『パイレーツ・オブ・カリビアン/ワールド・エンド』

パイレーツ・オブ・カリビアン/ワールド・エンド (Blu-ray Disc)

パイレーツ・オブ・カリビアン/ワールド・エンド (Blu-ray Disc)

パイレーツ・オブ・カリビアン』シリーズ。僕のうっすら記憶によれば『1』はただのアトラクション映画だった気がするんだけど、昨日『2』を観たとき、僕はジャック・スパロウに対して予想外の思いを抱くこととなった。思い返せば『1』もそうなるのかなぁ。そして最終章。海賊が、自らの秩序を取り戻す話。そこには掟があり、誰がが引き受けなければならないということ。
その始まりが『2』で、すなわちそれは「すべての登場人物が、ジャック・スパロウが導いてきたものから、選択せざるをえない」という始まりである。



パイレーツ・オブ・カリビアン/ワールド・エンド』 監督:ゴア・ヴァービンスキー 製作:ジェリー・ブラッカイマー 出演:ジョニー・デップ オーランド・ブルーム キーラ・ナイトレイ ジェフリー・ラッシュ


冒険を求めたとき、海に出るのは何故だろう?もちろんそれは海の向こうに「未知」=「物語」があるからである。でもそれだけじゃない。思うにその一番の理由は、「長いトンネルを抜けると雪国であった」のようなスイッチをわざわざこしらえなくていいからなんじゃないだろうか。深い霧の中、甲板の上で揺られてるだけのシーンに毎度ワクワクする。それは常に何かの始まり。

だけどもそれは「かつての」話。

そう、この映画においても霧の向こうは「かつての」物語ばかり。「地図の空白を埋める」時代に作られた海賊物語から、「埋められた地図から何かを選び取る」時代に作られる海賊物語へ。
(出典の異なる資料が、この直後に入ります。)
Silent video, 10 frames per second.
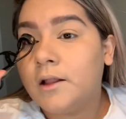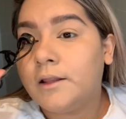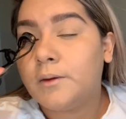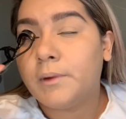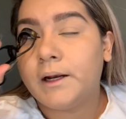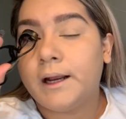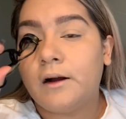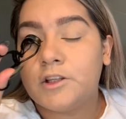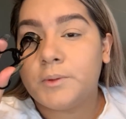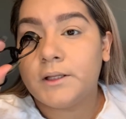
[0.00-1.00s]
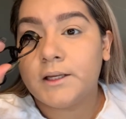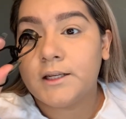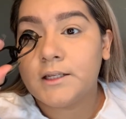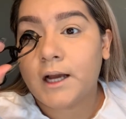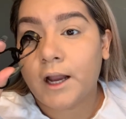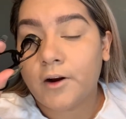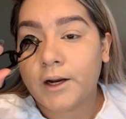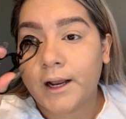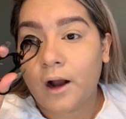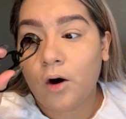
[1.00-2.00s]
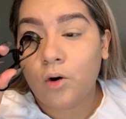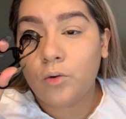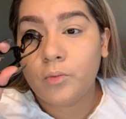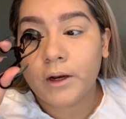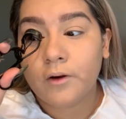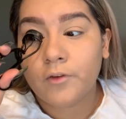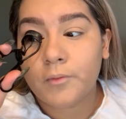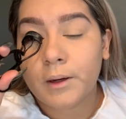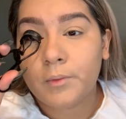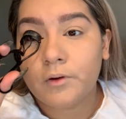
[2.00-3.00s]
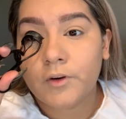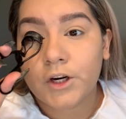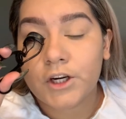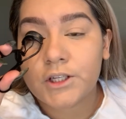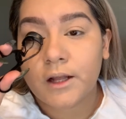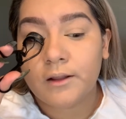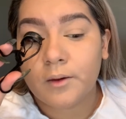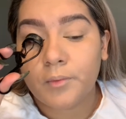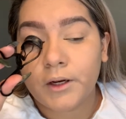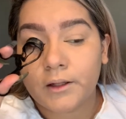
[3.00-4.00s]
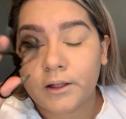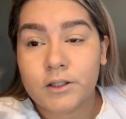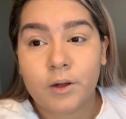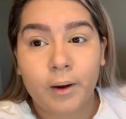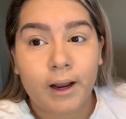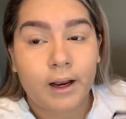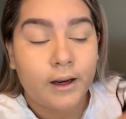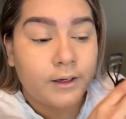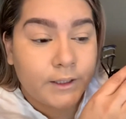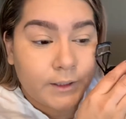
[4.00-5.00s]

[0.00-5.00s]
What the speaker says: Then Monday, I'll spend the entire day at home waiting for my movers and then putting things away.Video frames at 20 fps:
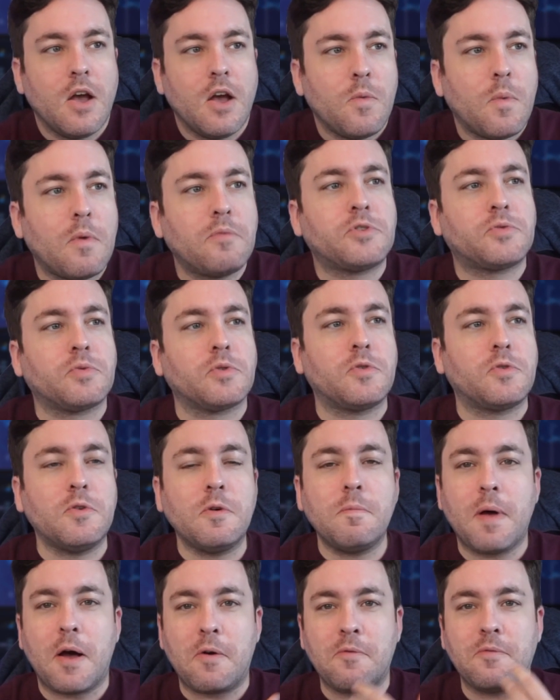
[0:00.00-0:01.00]
What was real cool
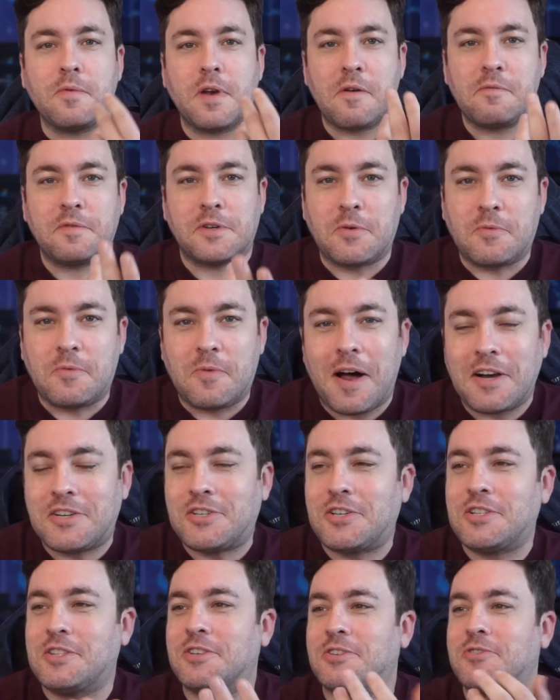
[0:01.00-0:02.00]
about when I was
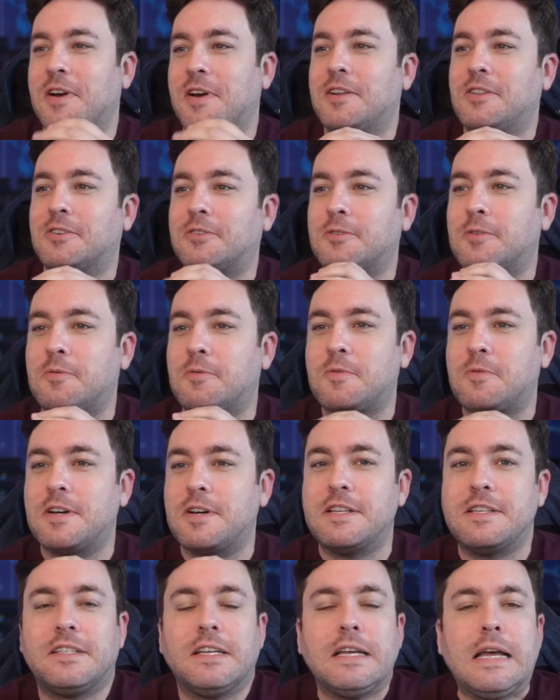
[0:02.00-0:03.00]
watching the trailer
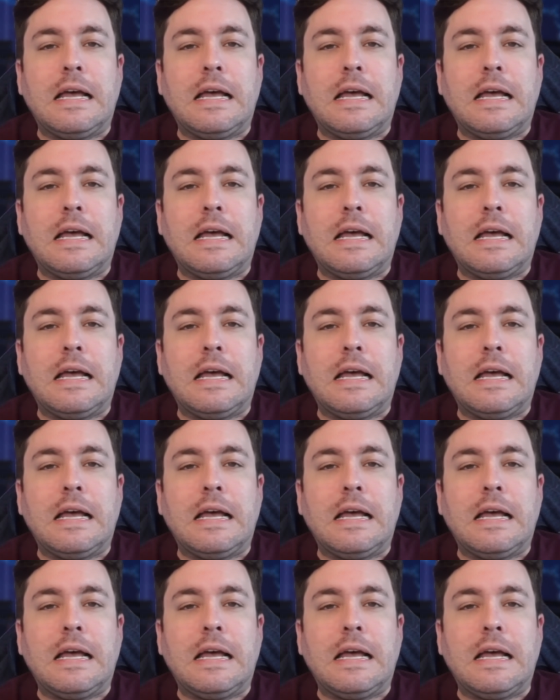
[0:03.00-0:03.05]
was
もう「未知」へ向けられる眼差しなど存在しないのだ。 ゆえにジャック・スパロウが誕生した、と僕は思う。

そもそも『2』において、オーランド・ブルームキーラ・ナイトレイが選び取るものって、すべてジャック・スパロウが持ってきたものの中からでしょ。それはつまり、『パイレーツ〜』世界と登場人物の間にジャック・スパロウがいるってことで、それが現代に作られる海賊物語としてすごく正しいと思うのよ。世界の入り口がジャック・スパロウってことじゃなく、常に海賊の世界はジャック・スパロウを通してしか見えないということ。
ものすごくシビアな現状認識に基づいて作られる「物語」。それが映画のタフさになってて、僕は『3』をとても頼もしく観れた。「真に価値あるものはどこにあるんだ!」という嘆きよりも、「不毛から何かを選択させられている」のほうが現状認識として正しいんではないか。たしかにこの映画で繰り広げられるすべては、どーでもいい。でも僕らの世界もまた、「どーでもいい」の中からしかすべてを選べないんじゃないのか。『1』『2』のパロディから、『3』の「物語」へ。それはまるで『1』と『2』のジャック・スパロウが『3』への壮大なスイッチになっているかのようだ。

『3』を観終わった今だから言えるんだけど、『1』も『2』もジャック・スパロウの後ろには常に海賊の秩序が見え隠れしていた。そして『3』ではジャック・スパロウが海賊の秩序そのものであると堂々と告げてしまった。父の時代の秩序の「通し方」から、息子の時代の秩序の「通し方」へ。内容は変わらないが、貫き方はまるで変わった。それを「終わった」とみるか「まだまだ、おもしろきかな」と思うか。あなたはどっちだろう?